Tout à coup, comme en écho à ce qui venait de se passer en France pour la candidate socialiste, la question pouvait se poser : Et si c’était lui ? Les réponses entendues ici ou là étaient alors pour la plupart négatives : « trop jeune », « pas assez d’expérience »… Même la communauté noire est pour Hillary Clinton, me disait-on, car le camp démocrate veut avoir les meilleures chances pour l’emporter contre les Républicains. Pourtant, vu de France, le parcours d’Obama possède une qualité typiquement américaine : il raconte une histoire. Celle, déjà vue avec Kennedy, d’un politique sachant séduire son audience, pourvu d’un sens aiguisé de la répartie, offrant l’image à la fois rassurante et dynamique d’un jeune père de famille. Celle d’un outsider qui, dans les premières semaines de la campagne des primaires, et contre toute attente, a réussi une levée de fonds qui a dépassé pendant un temps celle d’Hillary Clinton, dont le mari est pourtant réputé pour être particulièrement doué pour ce type d’exercice. Celle enfin, envisageable et à coup sûr inédite, de voir accéder au plus haut niveau de l’État un membre d’une des minorités les plus meurtries par les conditions originelles de son arrivée et de son existence au sein de la société américaine, les Africains-Américains. La victoire d’Obama marquerait-elle l’ultime combat des descendants d’esclaves venus d’Afrique, la concrétisation du grand récit que Martin Luther King faisait commencer avec la proclamation d’émancipation de Lincoln en 1862 ?

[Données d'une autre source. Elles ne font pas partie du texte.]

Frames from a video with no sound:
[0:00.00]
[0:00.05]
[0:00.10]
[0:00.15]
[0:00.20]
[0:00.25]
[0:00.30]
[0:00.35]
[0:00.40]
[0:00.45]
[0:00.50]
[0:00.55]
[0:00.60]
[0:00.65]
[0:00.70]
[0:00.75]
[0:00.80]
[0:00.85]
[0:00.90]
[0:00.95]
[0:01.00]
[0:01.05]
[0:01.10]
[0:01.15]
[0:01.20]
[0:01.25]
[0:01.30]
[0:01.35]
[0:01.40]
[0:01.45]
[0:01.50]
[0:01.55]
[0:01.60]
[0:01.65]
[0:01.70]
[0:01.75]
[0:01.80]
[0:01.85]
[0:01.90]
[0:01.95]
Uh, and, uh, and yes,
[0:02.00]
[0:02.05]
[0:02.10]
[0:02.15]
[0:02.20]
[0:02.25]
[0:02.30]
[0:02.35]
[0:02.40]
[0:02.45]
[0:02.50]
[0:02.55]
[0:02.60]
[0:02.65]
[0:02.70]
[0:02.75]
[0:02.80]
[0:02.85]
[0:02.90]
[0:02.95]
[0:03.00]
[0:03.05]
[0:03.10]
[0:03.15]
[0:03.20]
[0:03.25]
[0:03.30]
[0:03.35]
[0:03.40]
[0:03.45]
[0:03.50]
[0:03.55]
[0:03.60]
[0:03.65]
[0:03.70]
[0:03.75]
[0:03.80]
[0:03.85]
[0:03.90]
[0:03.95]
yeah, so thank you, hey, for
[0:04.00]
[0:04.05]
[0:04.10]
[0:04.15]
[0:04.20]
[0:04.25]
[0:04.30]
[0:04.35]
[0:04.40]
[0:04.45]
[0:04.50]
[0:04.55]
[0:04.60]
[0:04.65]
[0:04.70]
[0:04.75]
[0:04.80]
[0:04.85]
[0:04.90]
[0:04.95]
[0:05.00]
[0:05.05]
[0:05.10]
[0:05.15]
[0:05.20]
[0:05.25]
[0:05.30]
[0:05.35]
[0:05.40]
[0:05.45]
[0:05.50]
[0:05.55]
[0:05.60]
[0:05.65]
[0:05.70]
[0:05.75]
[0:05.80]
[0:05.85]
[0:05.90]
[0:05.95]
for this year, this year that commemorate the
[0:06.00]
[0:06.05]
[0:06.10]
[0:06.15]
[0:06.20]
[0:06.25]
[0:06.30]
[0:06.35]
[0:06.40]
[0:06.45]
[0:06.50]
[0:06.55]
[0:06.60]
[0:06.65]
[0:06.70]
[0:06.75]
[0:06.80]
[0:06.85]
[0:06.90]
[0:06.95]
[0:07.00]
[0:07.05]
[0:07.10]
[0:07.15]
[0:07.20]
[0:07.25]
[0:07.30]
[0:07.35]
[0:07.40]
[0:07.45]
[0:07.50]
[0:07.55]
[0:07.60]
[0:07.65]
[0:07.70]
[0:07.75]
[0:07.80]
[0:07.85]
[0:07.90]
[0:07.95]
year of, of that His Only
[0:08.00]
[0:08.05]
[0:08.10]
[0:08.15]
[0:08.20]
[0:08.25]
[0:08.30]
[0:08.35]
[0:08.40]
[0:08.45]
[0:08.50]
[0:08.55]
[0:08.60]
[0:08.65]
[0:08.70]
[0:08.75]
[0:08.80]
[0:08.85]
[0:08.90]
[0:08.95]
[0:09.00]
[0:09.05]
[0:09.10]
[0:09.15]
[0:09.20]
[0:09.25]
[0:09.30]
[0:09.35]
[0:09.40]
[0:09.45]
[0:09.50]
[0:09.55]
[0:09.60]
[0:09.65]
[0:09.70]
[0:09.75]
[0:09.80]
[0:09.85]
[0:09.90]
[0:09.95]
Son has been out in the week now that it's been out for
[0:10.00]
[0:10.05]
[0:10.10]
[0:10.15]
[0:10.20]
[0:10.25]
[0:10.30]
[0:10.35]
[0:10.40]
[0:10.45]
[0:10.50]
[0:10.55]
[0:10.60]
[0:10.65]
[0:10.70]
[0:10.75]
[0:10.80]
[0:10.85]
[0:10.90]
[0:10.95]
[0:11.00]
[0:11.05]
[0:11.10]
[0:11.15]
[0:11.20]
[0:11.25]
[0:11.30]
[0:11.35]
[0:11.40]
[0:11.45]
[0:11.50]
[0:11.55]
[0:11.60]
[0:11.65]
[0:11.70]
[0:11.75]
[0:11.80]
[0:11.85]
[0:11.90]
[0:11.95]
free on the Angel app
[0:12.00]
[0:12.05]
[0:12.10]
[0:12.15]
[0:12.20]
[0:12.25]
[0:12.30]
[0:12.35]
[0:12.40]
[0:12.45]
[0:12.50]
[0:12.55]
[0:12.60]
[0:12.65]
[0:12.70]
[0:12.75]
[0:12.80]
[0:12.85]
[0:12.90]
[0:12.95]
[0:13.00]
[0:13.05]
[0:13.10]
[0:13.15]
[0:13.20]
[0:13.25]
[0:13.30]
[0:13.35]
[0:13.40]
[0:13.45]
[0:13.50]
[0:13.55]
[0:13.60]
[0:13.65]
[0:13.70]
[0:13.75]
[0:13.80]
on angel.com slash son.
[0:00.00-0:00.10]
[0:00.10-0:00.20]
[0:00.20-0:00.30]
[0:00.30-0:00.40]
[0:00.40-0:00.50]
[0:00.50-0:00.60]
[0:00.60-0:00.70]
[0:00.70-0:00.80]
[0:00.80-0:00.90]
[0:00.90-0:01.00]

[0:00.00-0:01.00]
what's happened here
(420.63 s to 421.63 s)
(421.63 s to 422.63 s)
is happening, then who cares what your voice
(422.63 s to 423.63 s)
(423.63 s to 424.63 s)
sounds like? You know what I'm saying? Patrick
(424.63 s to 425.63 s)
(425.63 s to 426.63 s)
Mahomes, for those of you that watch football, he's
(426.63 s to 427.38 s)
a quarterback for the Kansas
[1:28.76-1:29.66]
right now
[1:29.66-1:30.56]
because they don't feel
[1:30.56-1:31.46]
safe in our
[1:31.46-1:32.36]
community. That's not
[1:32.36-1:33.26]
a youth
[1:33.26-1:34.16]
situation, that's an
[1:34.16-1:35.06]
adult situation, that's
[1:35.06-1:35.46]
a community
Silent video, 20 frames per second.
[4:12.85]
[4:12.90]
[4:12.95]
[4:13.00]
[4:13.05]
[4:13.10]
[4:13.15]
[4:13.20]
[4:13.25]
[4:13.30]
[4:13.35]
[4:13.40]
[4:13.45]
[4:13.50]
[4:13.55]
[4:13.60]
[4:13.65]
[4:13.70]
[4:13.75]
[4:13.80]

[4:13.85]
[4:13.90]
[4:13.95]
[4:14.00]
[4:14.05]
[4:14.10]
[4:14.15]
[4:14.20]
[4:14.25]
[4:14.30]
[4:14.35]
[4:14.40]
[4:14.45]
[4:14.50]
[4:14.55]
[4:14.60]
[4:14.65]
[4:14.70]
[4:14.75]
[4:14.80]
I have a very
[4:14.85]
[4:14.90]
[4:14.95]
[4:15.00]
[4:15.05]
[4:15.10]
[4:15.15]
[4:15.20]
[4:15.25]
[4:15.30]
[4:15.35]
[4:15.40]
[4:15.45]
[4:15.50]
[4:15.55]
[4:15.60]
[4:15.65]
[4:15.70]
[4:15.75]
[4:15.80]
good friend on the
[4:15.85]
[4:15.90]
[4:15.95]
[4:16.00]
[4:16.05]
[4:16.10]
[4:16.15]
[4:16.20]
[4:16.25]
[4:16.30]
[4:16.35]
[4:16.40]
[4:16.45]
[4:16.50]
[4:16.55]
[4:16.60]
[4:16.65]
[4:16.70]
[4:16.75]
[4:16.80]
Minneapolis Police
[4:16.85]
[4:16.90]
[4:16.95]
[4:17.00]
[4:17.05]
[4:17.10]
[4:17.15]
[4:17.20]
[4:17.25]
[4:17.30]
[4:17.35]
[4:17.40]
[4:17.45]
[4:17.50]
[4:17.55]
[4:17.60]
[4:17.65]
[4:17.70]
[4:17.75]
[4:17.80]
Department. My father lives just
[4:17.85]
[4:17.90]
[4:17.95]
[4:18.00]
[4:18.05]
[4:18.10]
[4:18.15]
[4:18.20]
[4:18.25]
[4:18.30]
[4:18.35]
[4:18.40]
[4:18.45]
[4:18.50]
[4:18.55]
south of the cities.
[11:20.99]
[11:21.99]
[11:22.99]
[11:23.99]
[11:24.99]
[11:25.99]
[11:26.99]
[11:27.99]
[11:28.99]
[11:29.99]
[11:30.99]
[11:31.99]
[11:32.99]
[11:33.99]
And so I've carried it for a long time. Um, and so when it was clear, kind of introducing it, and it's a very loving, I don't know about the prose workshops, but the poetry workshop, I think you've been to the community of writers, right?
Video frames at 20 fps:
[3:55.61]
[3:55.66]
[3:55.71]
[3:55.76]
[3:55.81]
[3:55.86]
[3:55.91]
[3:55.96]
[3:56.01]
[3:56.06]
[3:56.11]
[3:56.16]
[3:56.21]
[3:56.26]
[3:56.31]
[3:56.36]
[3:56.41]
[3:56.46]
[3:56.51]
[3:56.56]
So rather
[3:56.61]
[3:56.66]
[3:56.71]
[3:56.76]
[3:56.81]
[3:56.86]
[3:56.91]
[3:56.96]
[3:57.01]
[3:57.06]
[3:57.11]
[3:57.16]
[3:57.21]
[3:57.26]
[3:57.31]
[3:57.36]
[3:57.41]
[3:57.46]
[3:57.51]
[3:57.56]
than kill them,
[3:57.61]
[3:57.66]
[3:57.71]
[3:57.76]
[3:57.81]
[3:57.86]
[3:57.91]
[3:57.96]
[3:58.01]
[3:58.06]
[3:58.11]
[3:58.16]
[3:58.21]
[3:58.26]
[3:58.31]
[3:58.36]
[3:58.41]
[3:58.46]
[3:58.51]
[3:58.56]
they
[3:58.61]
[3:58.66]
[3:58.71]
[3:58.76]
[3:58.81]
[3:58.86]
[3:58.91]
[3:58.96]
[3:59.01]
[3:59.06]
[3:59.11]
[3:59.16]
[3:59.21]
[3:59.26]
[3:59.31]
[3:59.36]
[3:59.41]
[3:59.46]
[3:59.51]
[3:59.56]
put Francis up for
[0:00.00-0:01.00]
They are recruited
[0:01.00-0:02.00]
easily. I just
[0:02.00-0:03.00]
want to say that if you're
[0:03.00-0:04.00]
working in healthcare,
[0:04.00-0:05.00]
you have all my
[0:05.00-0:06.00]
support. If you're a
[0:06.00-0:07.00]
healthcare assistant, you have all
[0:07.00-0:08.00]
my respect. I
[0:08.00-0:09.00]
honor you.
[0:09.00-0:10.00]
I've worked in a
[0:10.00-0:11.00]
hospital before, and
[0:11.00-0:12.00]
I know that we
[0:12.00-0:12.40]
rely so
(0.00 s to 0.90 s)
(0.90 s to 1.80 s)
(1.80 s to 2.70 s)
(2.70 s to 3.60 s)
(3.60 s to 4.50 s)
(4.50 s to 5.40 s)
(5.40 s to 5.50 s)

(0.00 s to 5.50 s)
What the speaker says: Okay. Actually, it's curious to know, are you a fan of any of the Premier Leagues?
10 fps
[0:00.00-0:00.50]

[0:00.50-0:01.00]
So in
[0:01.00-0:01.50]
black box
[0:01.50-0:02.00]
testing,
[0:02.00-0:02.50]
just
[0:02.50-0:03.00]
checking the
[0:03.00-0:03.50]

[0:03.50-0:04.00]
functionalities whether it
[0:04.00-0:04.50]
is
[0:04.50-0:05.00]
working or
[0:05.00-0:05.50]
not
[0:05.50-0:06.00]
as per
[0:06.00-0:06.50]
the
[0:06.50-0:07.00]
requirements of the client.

Cet héritage est objet de discussions, car l’africanité-américanéité de Barack Obama n’est pas de même nature que celle des descendants d’esclaves. Fils d’une mère américaine et d’un père kényan, le métis Obama est plus proche, en particulier par son éducation, des immigrés venant d’Afrique qui sont de plus en plus nombreux aujourd’hui aux États-Unis, au point, selon certaines études, de devenir majoritaires au sein d’universités comme celle de Harvard. C’est le révérend Jesse Jackson qui avait demandé en 1988, lors d’une conférence de presse, d’utiliser le terme d’Africains-Américains pour qualifier les citoyens noirs, comme le rappelle Rachel L. Swarns dans un article du New York Times intitulé « “African-American“ Becomes a Term for Debate ». Il est intéressant de noter que cet article a été publié le 29 août 2004, alors que Barack Obama menait campagne pour être élu au poste de sénateur au Congrès des États-Unis et se trouvait en face d’un candidat républicain, Alan Keyes, qui lui disputait l’appellation d’« Africain-Américain », considérant qu’ils n’avaient pas le même héritage, car ses parents avaient subi l’esclavage. Obama lui répondit alors : « For me the term African-American really does fit. I’m African, I trace half of my heritage to Africa directly and I’m American. » Que les caractéristiques « modernes » de l’identité d’Obama soient l’objet d’un débat au sein de la communauté africaine-américaine déplace quelque peu le débat qui voudrait directement l’opposer aux WASP.
À cela, il faudrait ajouter le fait que la majorité des personnes qui immigrent aujourd’hui aux États-Unis proviennent d’Amérique centrale et d’Amérique du sud et forment également des minorités qui militent pour la réussite de leur intégration. Enfin, last but not least, le prénom intermédiaire d’Obama est Hussein : dans l’Amérique de l’après-11 septembre, ce rappel discret de l’éducation musulmane dans laquelle son père avait été éduqué fait du candidat à l’investiture démocrate – l’un des premiers opposants à la guerre en Irak – le réceptacle des tensions et des errements de la société américaine, et sans doute le seul à pouvoir lui redonner un nouveau souffle.